WHAT IS BEING ASKED => Your answer must be the records below, given again exactly, with no pictures in it.
____________
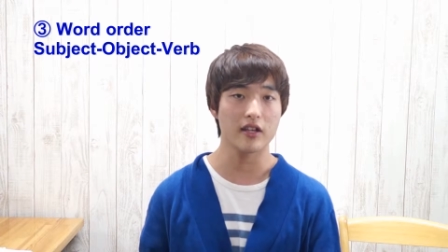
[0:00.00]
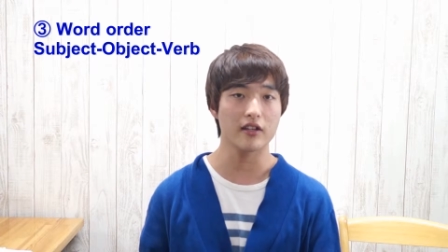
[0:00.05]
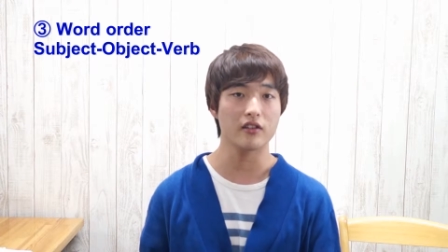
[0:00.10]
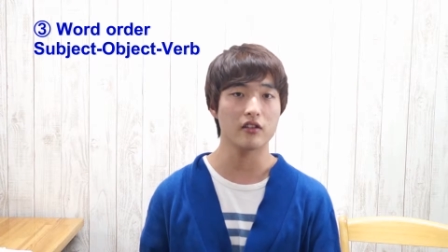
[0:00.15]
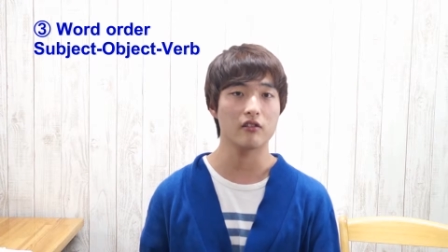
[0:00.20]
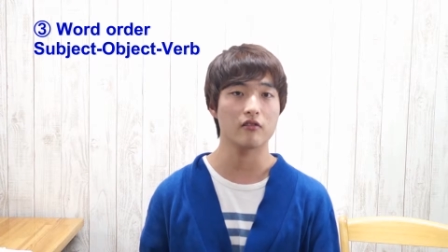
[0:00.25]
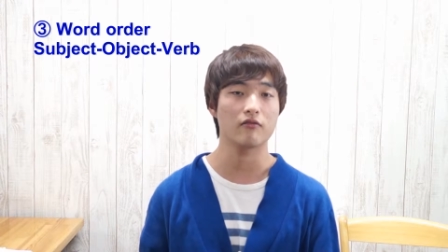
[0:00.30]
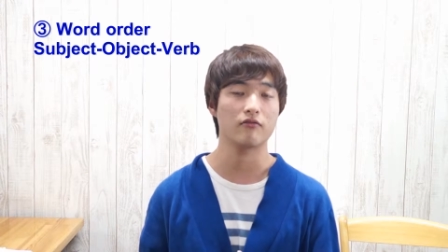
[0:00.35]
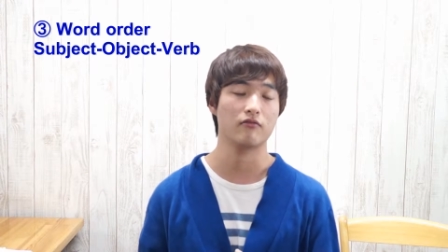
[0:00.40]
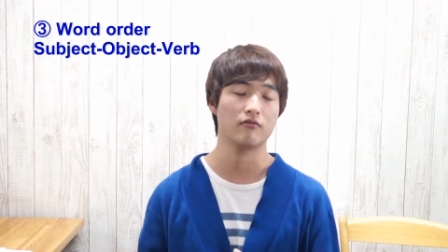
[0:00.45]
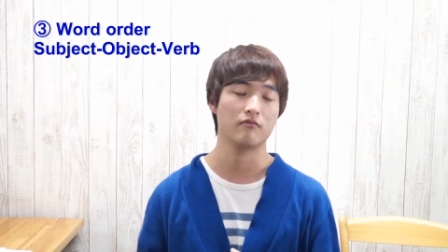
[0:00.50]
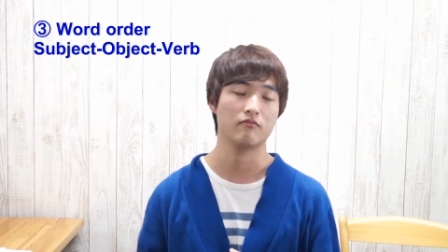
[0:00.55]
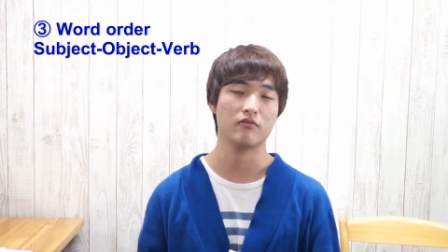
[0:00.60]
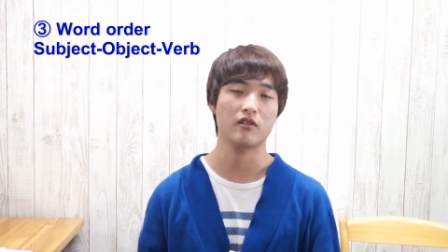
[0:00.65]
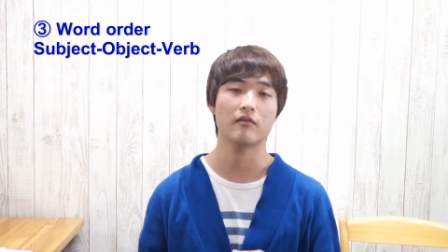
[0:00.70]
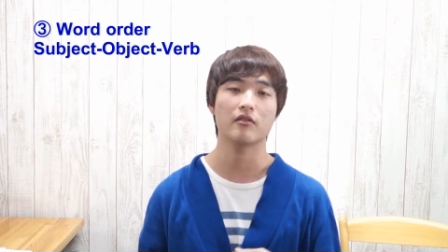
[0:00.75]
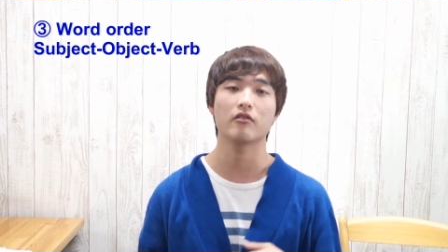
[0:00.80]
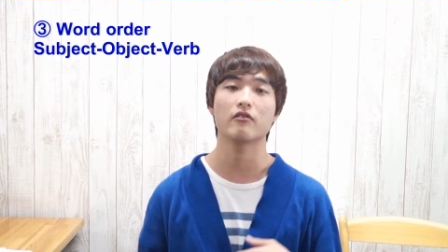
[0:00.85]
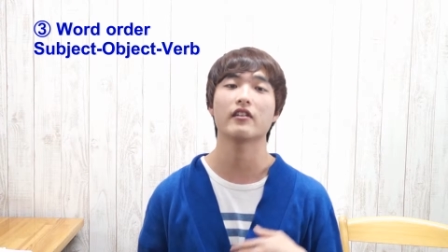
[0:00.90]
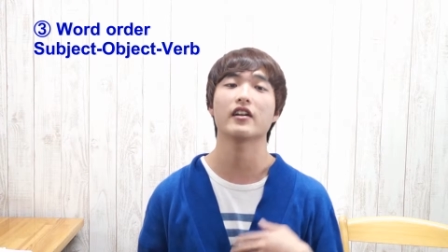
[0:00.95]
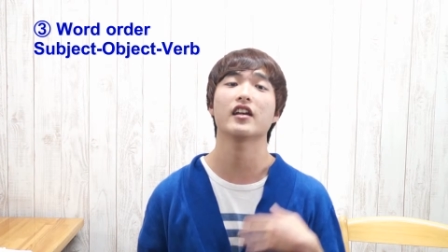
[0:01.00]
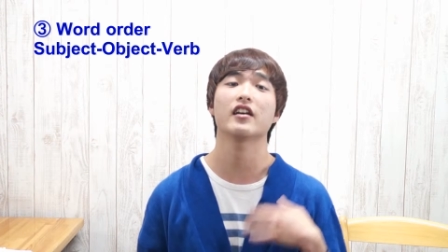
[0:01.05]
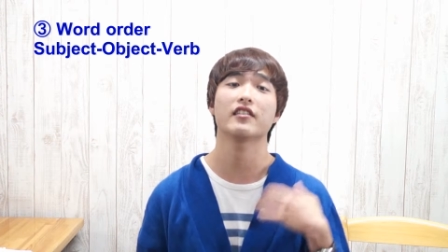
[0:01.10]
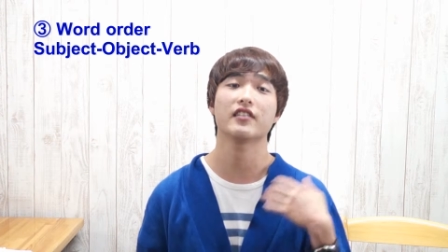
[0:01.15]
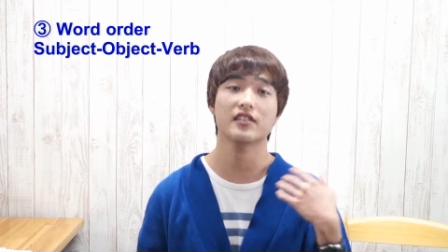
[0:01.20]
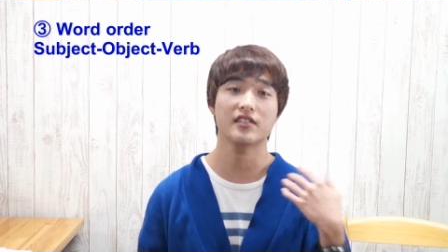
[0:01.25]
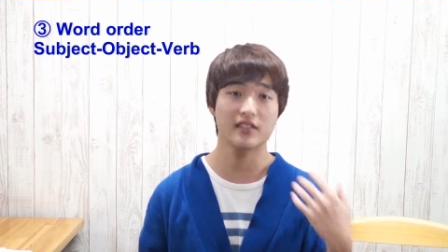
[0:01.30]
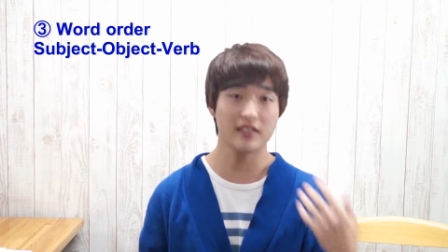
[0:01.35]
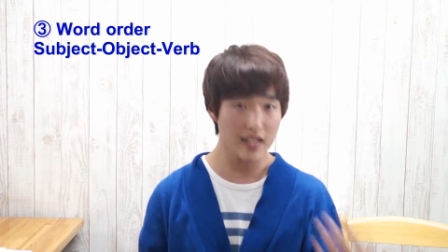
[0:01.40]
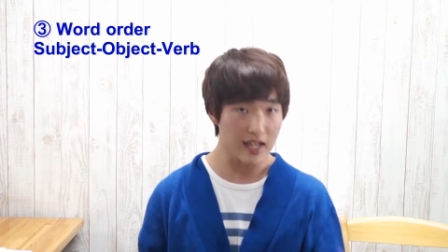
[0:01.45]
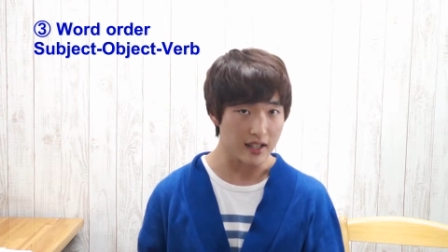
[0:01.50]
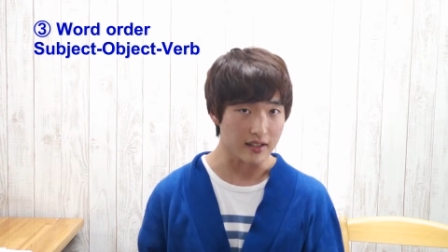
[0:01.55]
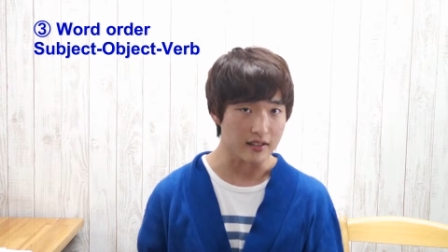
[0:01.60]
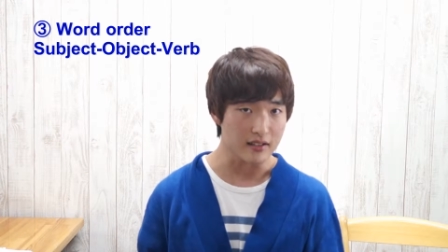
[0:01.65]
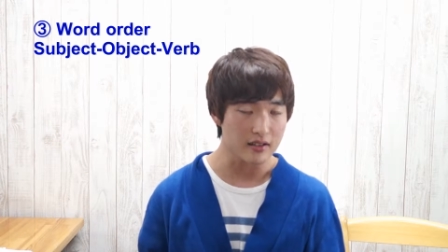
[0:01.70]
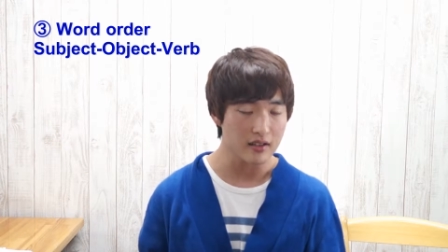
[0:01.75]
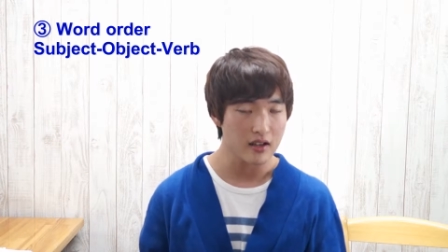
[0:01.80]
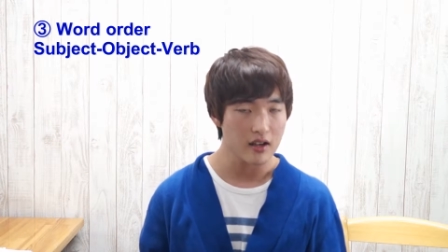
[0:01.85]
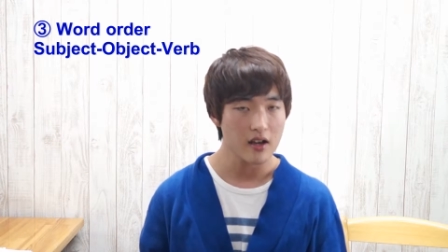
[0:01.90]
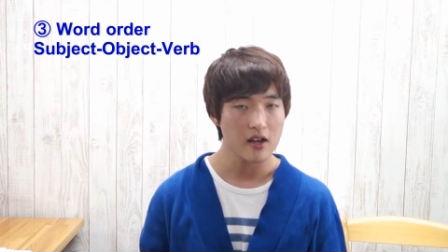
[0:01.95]
then you probably already
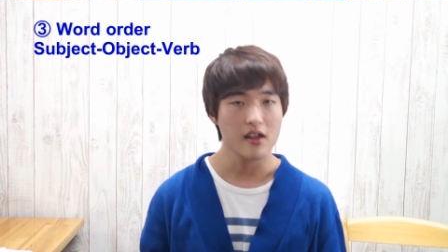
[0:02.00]
understand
____________
OUTPUT BELOW =>
[0:00.00]
[0:00.05]
[0:00.10]
[0:00.15]
[0:00.20]
[0:00.25]
[0:00.30]
[0:00.35]
[0:00.40]
[0:00.45]
[0:00.50]
[0:00.55]
[0:00.60]
[0:00.65]
[0:00.70]
[0:00.75]
[0:00.80]
[0:00.85]
[0:00.90]
[0:00.95]
[0:01.00]
[0:01.05]
[0:01.10]
[0:01.15]
[0:01.20]
[0:01.25]
[0:01.30]
[0:01.35]
[0:01.40]
[0:01.45]
[0:01.50]
[0:01.55]
[0:01.60]
[0:01.65]
[0:01.70]
[0:01.75]
[0:01.80]
[0:01.85]
[0:01.90]
[0:01.95]
then you probably already
[0:02.00]
understand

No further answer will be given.